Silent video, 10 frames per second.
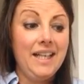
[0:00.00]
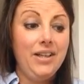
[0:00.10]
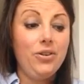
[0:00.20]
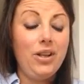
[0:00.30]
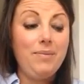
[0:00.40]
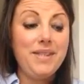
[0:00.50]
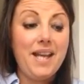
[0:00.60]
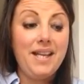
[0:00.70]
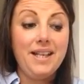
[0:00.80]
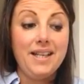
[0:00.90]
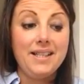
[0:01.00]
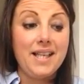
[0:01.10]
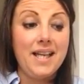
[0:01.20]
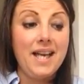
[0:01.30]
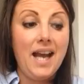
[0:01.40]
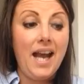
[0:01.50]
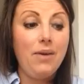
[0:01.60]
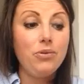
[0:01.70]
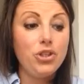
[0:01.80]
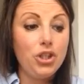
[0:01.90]
And all I'm saying is,
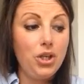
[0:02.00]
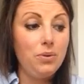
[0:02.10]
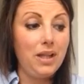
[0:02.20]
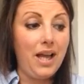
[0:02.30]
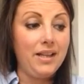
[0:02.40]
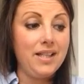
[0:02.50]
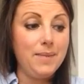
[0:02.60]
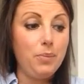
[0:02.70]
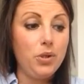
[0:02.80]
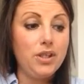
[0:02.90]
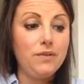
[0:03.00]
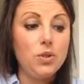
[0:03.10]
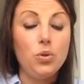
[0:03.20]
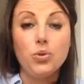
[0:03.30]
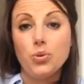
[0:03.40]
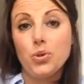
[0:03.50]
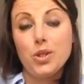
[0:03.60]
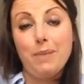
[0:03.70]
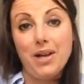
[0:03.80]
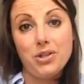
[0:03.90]
how would you like this bucket of sawdust
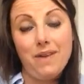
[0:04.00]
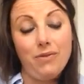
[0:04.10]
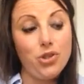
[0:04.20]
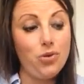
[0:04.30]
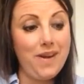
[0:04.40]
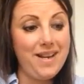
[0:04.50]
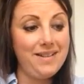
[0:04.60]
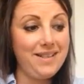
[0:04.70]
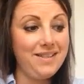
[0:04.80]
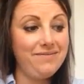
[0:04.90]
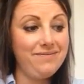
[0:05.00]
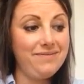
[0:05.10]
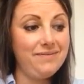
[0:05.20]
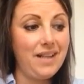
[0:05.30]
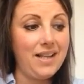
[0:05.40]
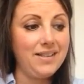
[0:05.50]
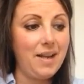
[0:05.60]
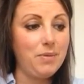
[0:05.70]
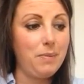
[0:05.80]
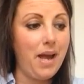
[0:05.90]
smacked around your ears? I
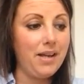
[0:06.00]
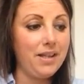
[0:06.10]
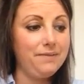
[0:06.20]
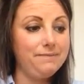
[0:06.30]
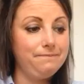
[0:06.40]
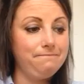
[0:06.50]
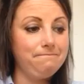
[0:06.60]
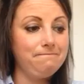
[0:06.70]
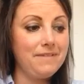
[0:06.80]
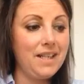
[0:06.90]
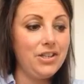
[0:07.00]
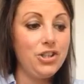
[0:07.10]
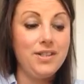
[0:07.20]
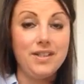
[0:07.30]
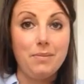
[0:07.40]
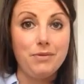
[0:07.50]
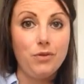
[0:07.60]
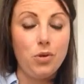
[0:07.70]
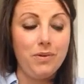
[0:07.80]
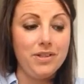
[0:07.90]
stepped back. She stepped
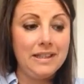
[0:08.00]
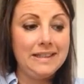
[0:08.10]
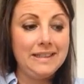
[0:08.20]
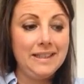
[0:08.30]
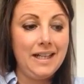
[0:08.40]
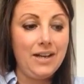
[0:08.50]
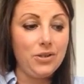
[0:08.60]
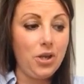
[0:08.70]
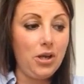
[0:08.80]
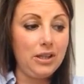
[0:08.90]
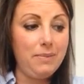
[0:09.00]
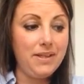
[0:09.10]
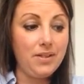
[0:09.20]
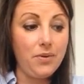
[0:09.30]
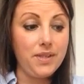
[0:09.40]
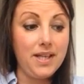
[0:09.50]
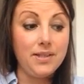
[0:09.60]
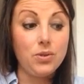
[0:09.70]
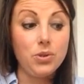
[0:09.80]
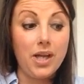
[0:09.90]
forward. I could hardly miss those
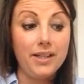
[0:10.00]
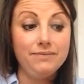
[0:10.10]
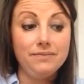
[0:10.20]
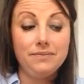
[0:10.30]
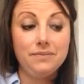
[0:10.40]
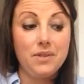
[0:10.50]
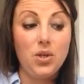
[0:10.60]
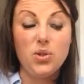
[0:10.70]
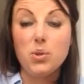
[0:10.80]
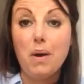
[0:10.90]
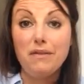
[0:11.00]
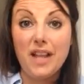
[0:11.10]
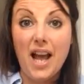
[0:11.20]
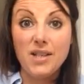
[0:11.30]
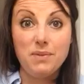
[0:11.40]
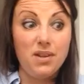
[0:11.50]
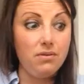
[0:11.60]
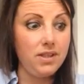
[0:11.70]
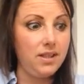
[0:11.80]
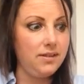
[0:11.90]
ears, could I? You could swat flies with
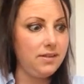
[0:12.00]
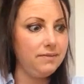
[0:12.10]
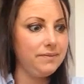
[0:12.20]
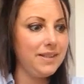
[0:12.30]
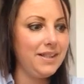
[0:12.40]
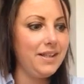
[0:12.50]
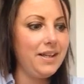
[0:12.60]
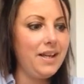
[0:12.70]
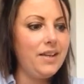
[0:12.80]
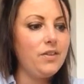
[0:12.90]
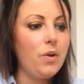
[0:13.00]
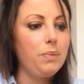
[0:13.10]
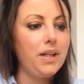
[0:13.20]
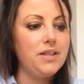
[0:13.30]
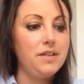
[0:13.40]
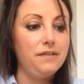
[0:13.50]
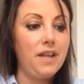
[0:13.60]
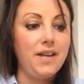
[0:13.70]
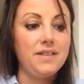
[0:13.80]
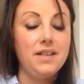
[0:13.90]
those ears. There are plenty of
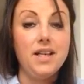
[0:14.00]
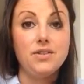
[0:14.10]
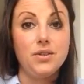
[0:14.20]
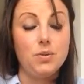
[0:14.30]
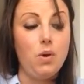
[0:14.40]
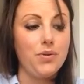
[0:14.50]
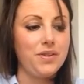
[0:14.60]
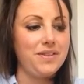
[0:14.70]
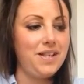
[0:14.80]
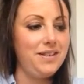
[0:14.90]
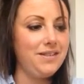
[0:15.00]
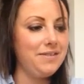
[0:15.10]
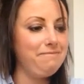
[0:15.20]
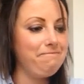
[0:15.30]
flies in here to swat, I teased.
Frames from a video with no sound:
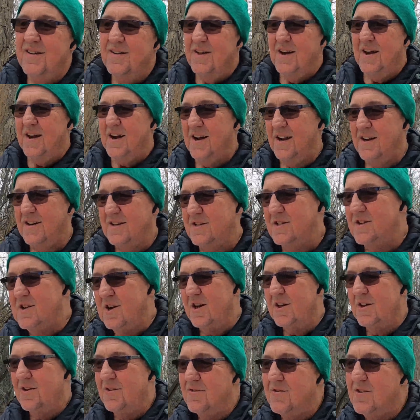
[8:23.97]
They got a
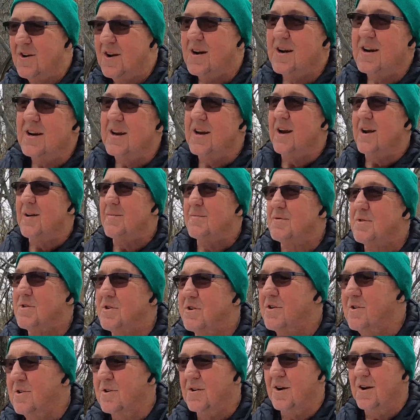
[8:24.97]
solid running game
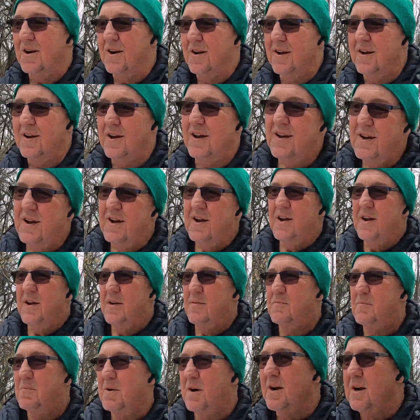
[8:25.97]
too,
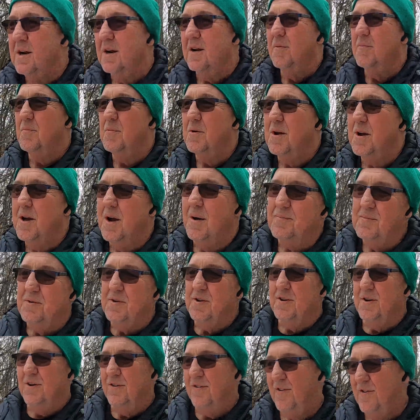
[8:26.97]
but it'll be up
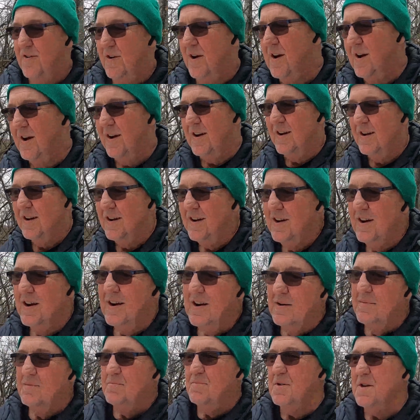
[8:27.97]
to if
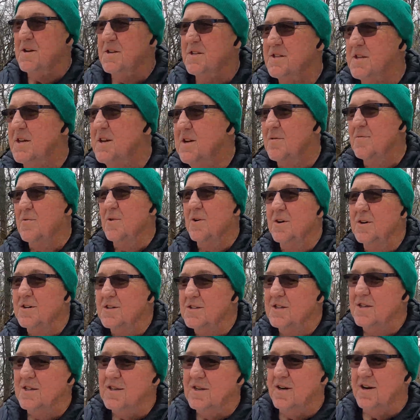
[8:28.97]
BC
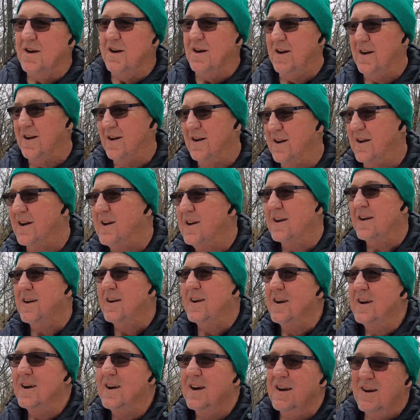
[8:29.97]
wants to
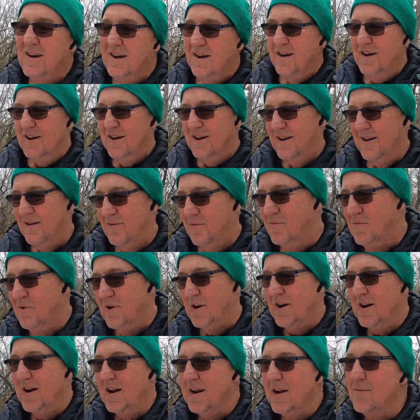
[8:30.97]

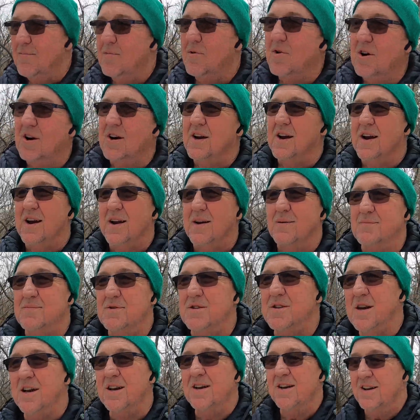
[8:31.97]
win any more
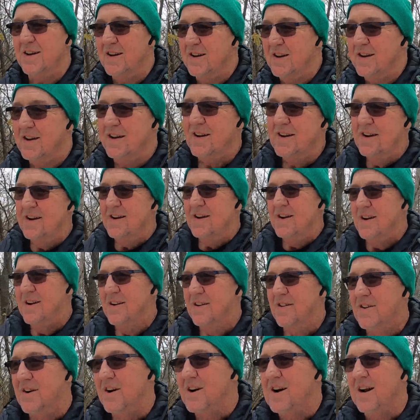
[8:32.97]
games.
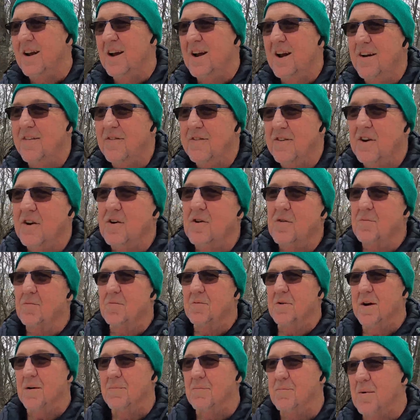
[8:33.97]
They're gonna have to go
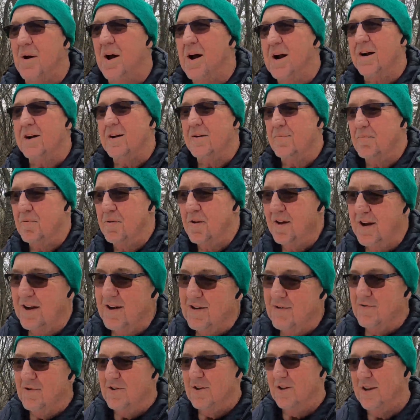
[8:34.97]
get back to
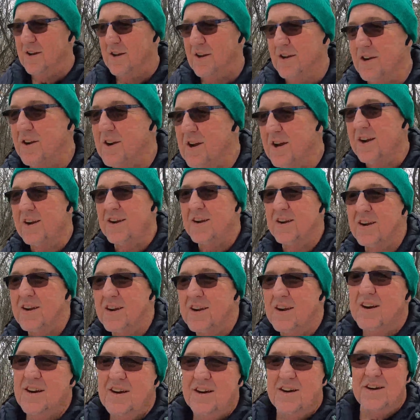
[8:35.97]
playing really good
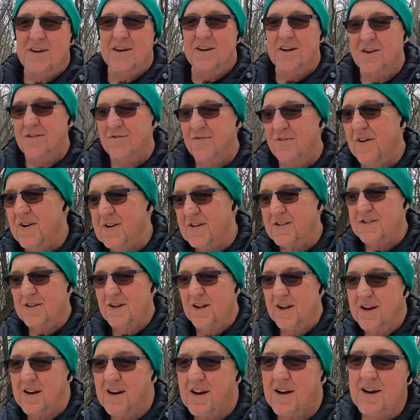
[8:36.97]
defense
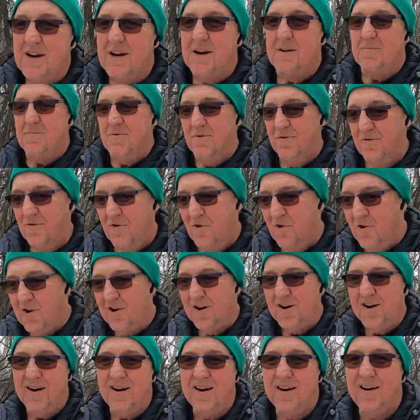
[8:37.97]
like they did
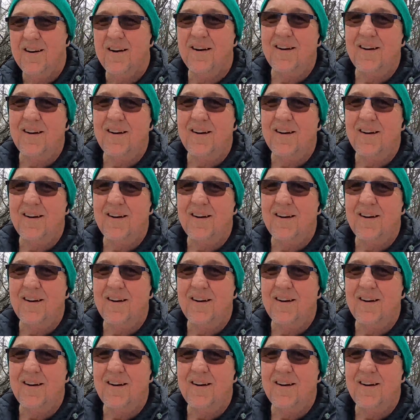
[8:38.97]
before.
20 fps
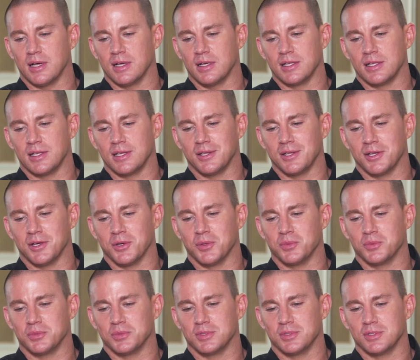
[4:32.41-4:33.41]

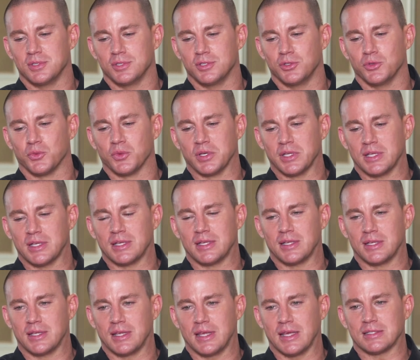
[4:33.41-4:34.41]
You really
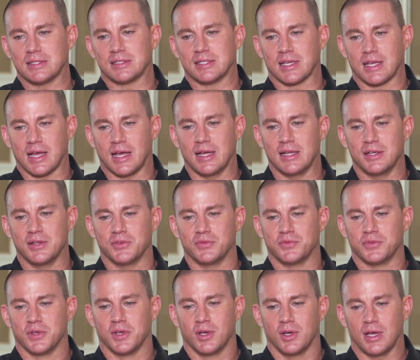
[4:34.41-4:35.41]
get to kind
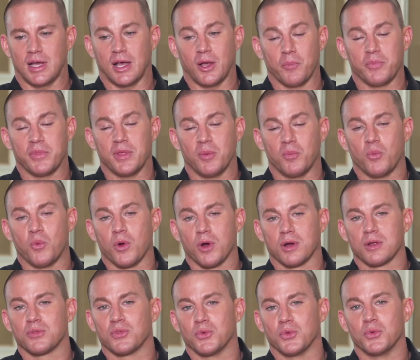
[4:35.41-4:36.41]
of help them
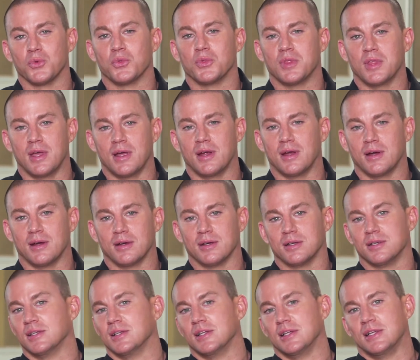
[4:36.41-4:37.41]
work through
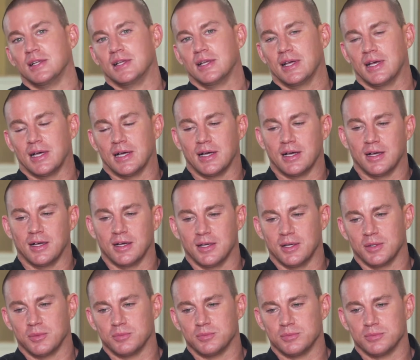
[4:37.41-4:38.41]
their,
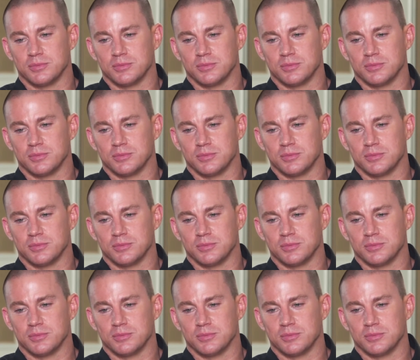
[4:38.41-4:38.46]
I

-------

** DIRECTIONS FOR THIS TASK **
Restate the whole of the material word for word without the pictures.

** ANSWER TO THIS EXERCISE **
Silent video, 10 frames per second.
[0:00.00]
[0:00.10]
[0:00.20]
[0:00.30]
[0:00.40]
[0:00.50]
[0:00.60]
[0:00.70]
[0:00.80]
[0:00.90]
[0:01.00]
[0:01.10]
[0:01.20]
[0:01.30]
[0:01.40]
[0:01.50]
[0:01.60]
[0:01.70]
[0:01.80]
[0:01.90]
And all I'm saying is,
[0:02.00]
[0:02.10]
[0:02.20]
[0:02.30]
[0:02.40]
[0:02.50]
[0:02.60]
[0:02.70]
[0:02.80]
[0:02.90]
[0:03.00]
[0:03.10]
[0:03.20]
[0:03.30]
[0:03.40]
[0:03.50]
[0:03.60]
[0:03.70]
[0:03.80]
[0:03.90]
how would you like this bucket of sawdust
[0:04.00]
[0:04.10]
[0:04.20]
[0:04.30]
[0:04.40]
[0:04.50]
[0:04.60]
[0:04.70]
[0:04.80]
[0:04.90]
[0:05.00]
[0:05.10]
[0:05.20]
[0:05.30]
[0:05.40]
[0:05.50]
[0:05.60]
[0:05.70]
[0:05.80]
[0:05.90]
smacked around your ears? I
[0:06.00]
[0:06.10]
[0:06.20]
[0:06.30]
[0:06.40]
[0:06.50]
[0:06.60]
[0:06.70]
[0:06.80]
[0:06.90]
[0:07.00]
[0:07.10]
[0:07.20]
[0:07.30]
[0:07.40]
[0:07.50]
[0:07.60]
[0:07.70]
[0:07.80]
[0:07.90]
stepped back. She stepped
[0:08.00]
[0:08.10]
[0:08.20]
[0:08.30]
[0:08.40]
[0:08.50]
[0:08.60]
[0:08.70]
[0:08.80]
[0:08.90]
[0:09.00]
[0:09.10]
[0:09.20]
[0:09.30]
[0:09.40]
[0:09.50]
[0:09.60]
[0:09.70]
[0:09.80]
[0:09.90]
forward. I could hardly miss those
[0:10.00]
[0:10.10]
[0:10.20]
[0:10.30]
[0:10.40]
[0:10.50]
[0:10.60]
[0:10.70]
[0:10.80]
[0:10.90]
[0:11.00]
[0:11.10]
[0:11.20]
[0:11.30]
[0:11.40]
[0:11.50]
[0:11.60]
[0:11.70]
[0:11.80]
[0:11.90]
ears, could I? You could swat flies with
[0:12.00]
[0:12.10]
[0:12.20]
[0:12.30]
[0:12.40]
[0:12.50]
[0:12.60]
[0:12.70]
[0:12.80]
[0:12.90]
[0:13.00]
[0:13.10]
[0:13.20]
[0:13.30]
[0:13.40]
[0:13.50]
[0:13.60]
[0:13.70]
[0:13.80]
[0:13.90]
those ears. There are plenty of
[0:14.00]
[0:14.10]
[0:14.20]
[0:14.30]
[0:14.40]
[0:14.50]
[0:14.60]
[0:14.70]
[0:14.80]
[0:14.90]
[0:15.00]
[0:15.10]
[0:15.20]
[0:15.30]
flies in here to swat, I teased.
Frames from a video with no sound:
[8:23.97]
They got a
[8:24.97]
solid running game
[8:25.97]
too,
[8:26.97]
but it'll be up
[8:27.97]
to if
[8:28.97]
BC
[8:29.97]
wants to
[8:30.97]

[8:31.97]
win any more
[8:32.97]
games.
[8:33.97]
They're gonna have to go
[8:34.97]
get back to
[8:35.97]
playing really good
[8:36.97]
defense
[8:37.97]
like they did
[8:38.97]
before.
20 fps
[4:32.41-4:33.41]

[4:33.41-4:34.41]
You really
[4:34.41-4:35.41]
get to kind
[4:35.41-4:36.41]
of help them
[4:36.41-4:37.41]
work through
[4:37.41-4:38.41]
their,
[4:38.41-4:38.46]
I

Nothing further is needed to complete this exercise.